Error Handling and Backoff

Errors in kube occur at multiple layers. This section maps out where different errors originate and how to handle them at each layer.

Error Source Map

LayerError TypeCause
ClientHyperError, HttpErrorNetwork, TLS, timeout
ApiApi(Status)Kubernetes 4xx/5xx response
ApiSerdeErrorJSON deserialization failure
watcherInitialListFailedInitial LIST failure
watcherWatchStartFailedWATCH connection failure
watcherWatchFailedWATCH stream failure mid-connection
watcherWatchErrorServer error during WATCH (410 Gone, etc.)
Controllerreconciler ErrorRaised in user code

Watcher Errors and Backoff

Watcher errors are soft errors — the watcher retries on all failures (including 403s, network issues) because external circumstances may improve. They should never be silently discarded.

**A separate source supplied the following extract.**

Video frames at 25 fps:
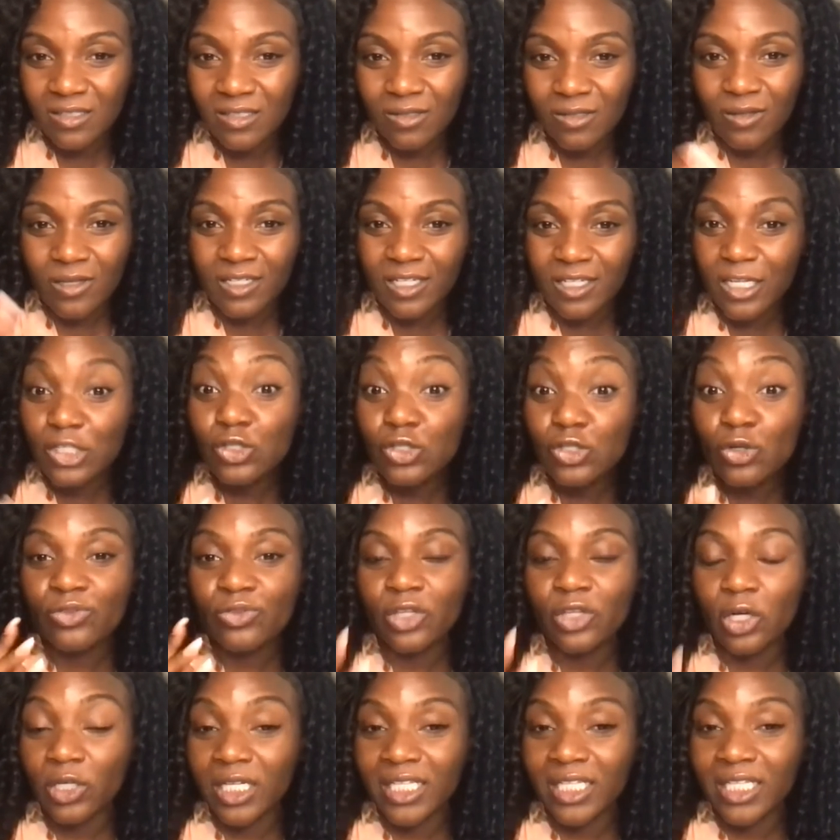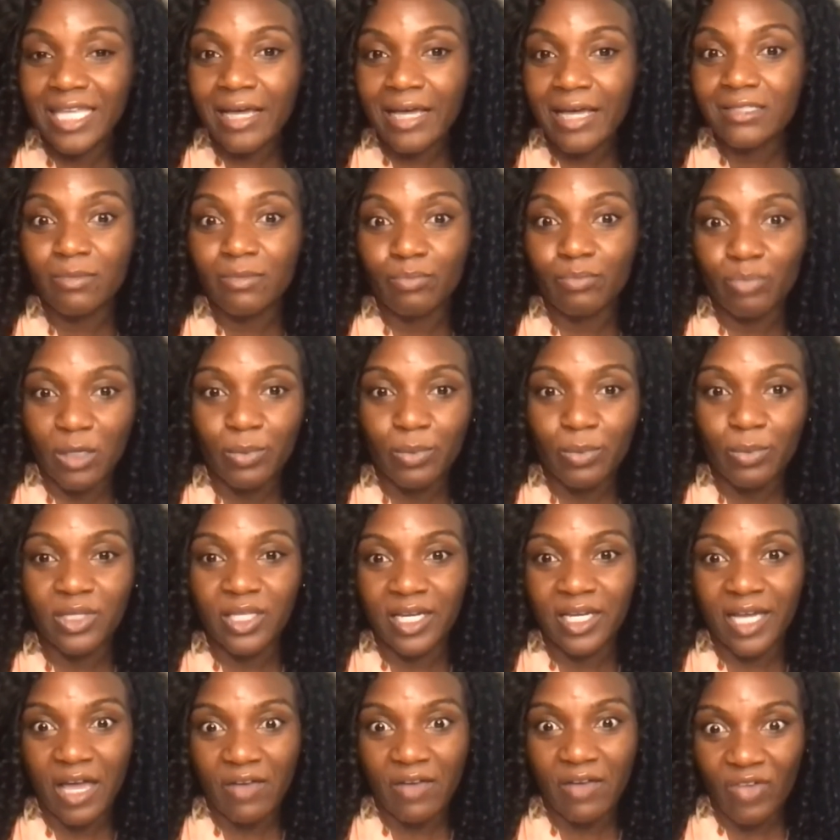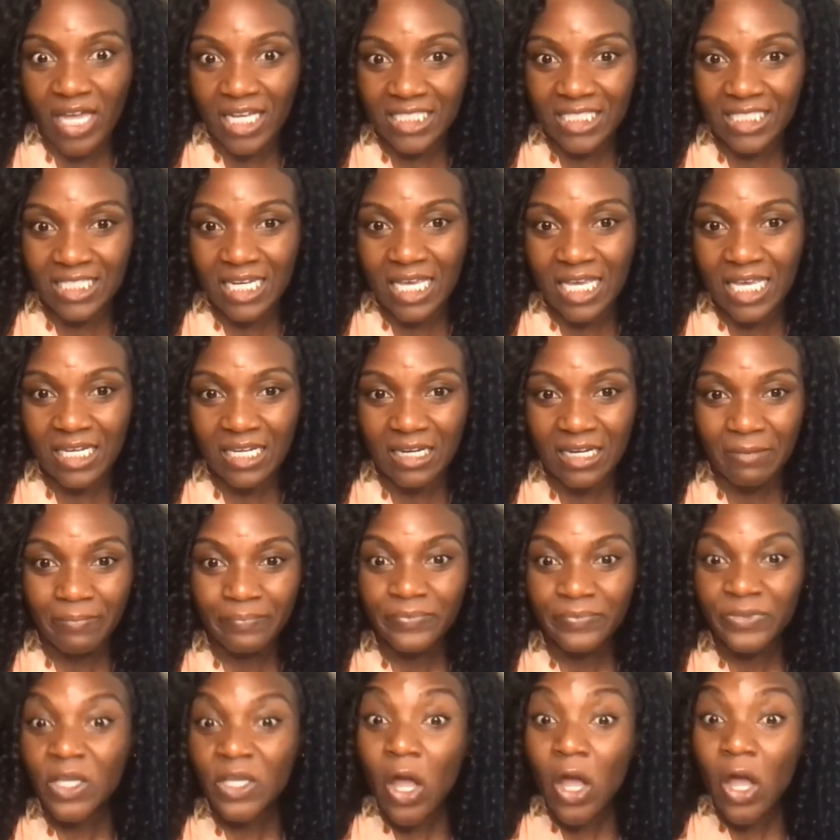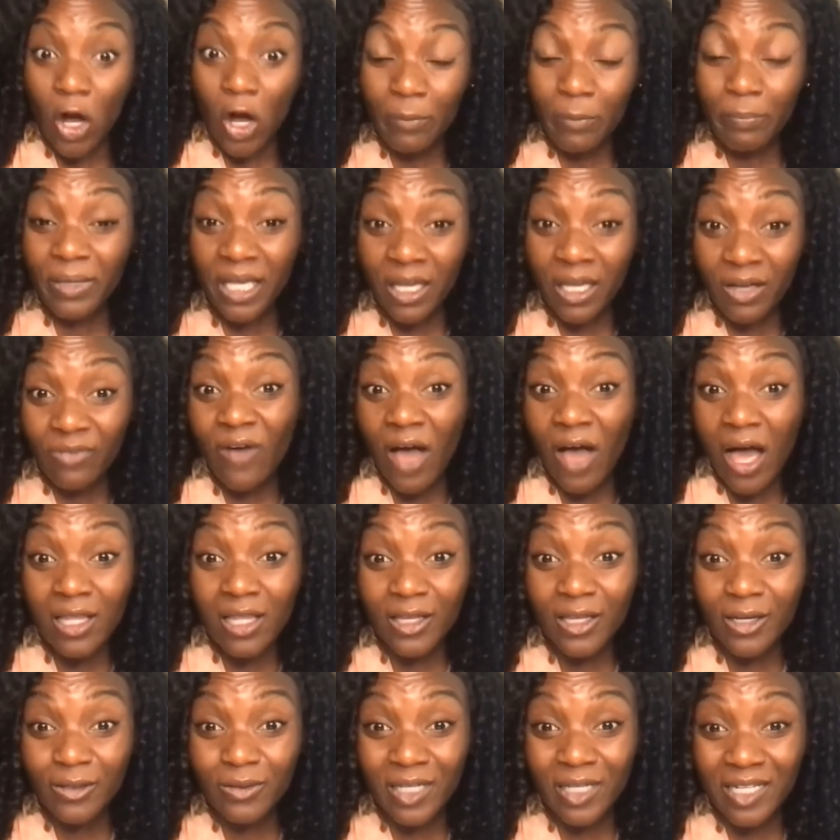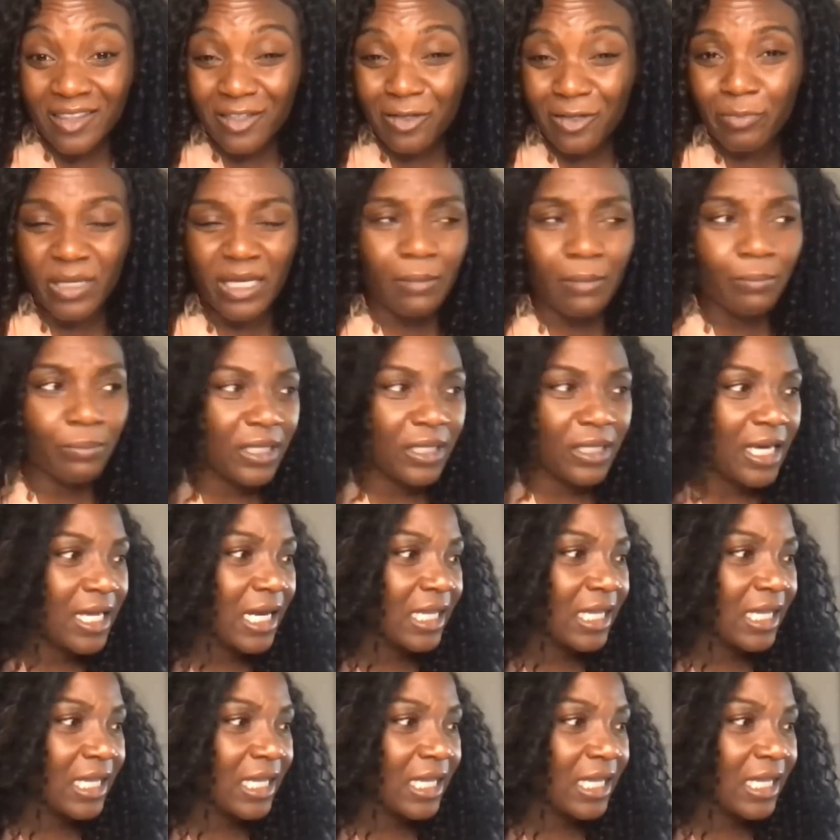initial 30,000 people that got vaccinated are being followed and they're being bled.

The key requirement is attaching a backoff to the watcher stream:

// ✗ Without backoff, errors cause a tight retry loop
let stream = watcher(api, wc);

// ✓ Automatic retry with exponential backoff
let stream = watcher(api, wc).default_backoff();

default_backoff

Applies ExponentialBackoff: base 800ms, factor 2, max 30s, with jitter enabled. The backoff resets when a successful event is received.

Custom backoff

use backon::ExponentialBuilder;

let stream = watcher(api, wc).backoff(
ExponentialBuilder::default()
.with_min_delay(Duration::from_millis(500))
.with_max_delay(Duration::from_secs(30)),
);

Reconciler Errors and error_policy

Defining error types

Controller::run requires std::error::Error + Send + 'static on the error type. While modern anyhow (1.0.65+) satisfies these bounds, it causes ergonomic issues with the finalizer::Error wrapper and loses the ability to distinguish error types in error_policy. Define a concrete error type with thiserror:

#[derive(Debug, thiserror::Error)]
enum Error {
#[error("Kubernetes API error: {0}")]
KubeApi(#[from] kube::Error),

#[error("Missing spec field: {0}")]
MissingField(String),

#[error("External service error: {0}")]
External(String),
}

error_policy

When the reconciler returns Err, error_policy is called to decide the next action:

fn error_policy(obj: Arc<MyResource>, err: &Error, ctx: Arc<Context>) -> Action {
tracing::error!(?err, "reconcile failed");

match err {
// Transient error: retry
Error::KubeApi(_) => Action::requeue(Duration::from_secs(5)),
// Permanent error: don't retry
Error::MissingField(_) => Action::await_change(),
}
}

You can distinguish transient from permanent errors:

TypeExamplesHandling
TransientNetwork error, timeout, 429Requeue via error_policy
PermanentInvalid spec, bad configRecord condition on status + Action::await_change()

Current Limitations

  • error_policy is a synchronous function. It cannot perform async operations (sending metrics, updating status, etc.)
  • There is no success reset callback. To implement per-key backoff, you need to wrap the reconciler (Per-key backoff pattern)

Client-Level Retries

By default, kube-client does not retry regular API calls. When create(), patch(), get(), etc. fail, they return the error as-is.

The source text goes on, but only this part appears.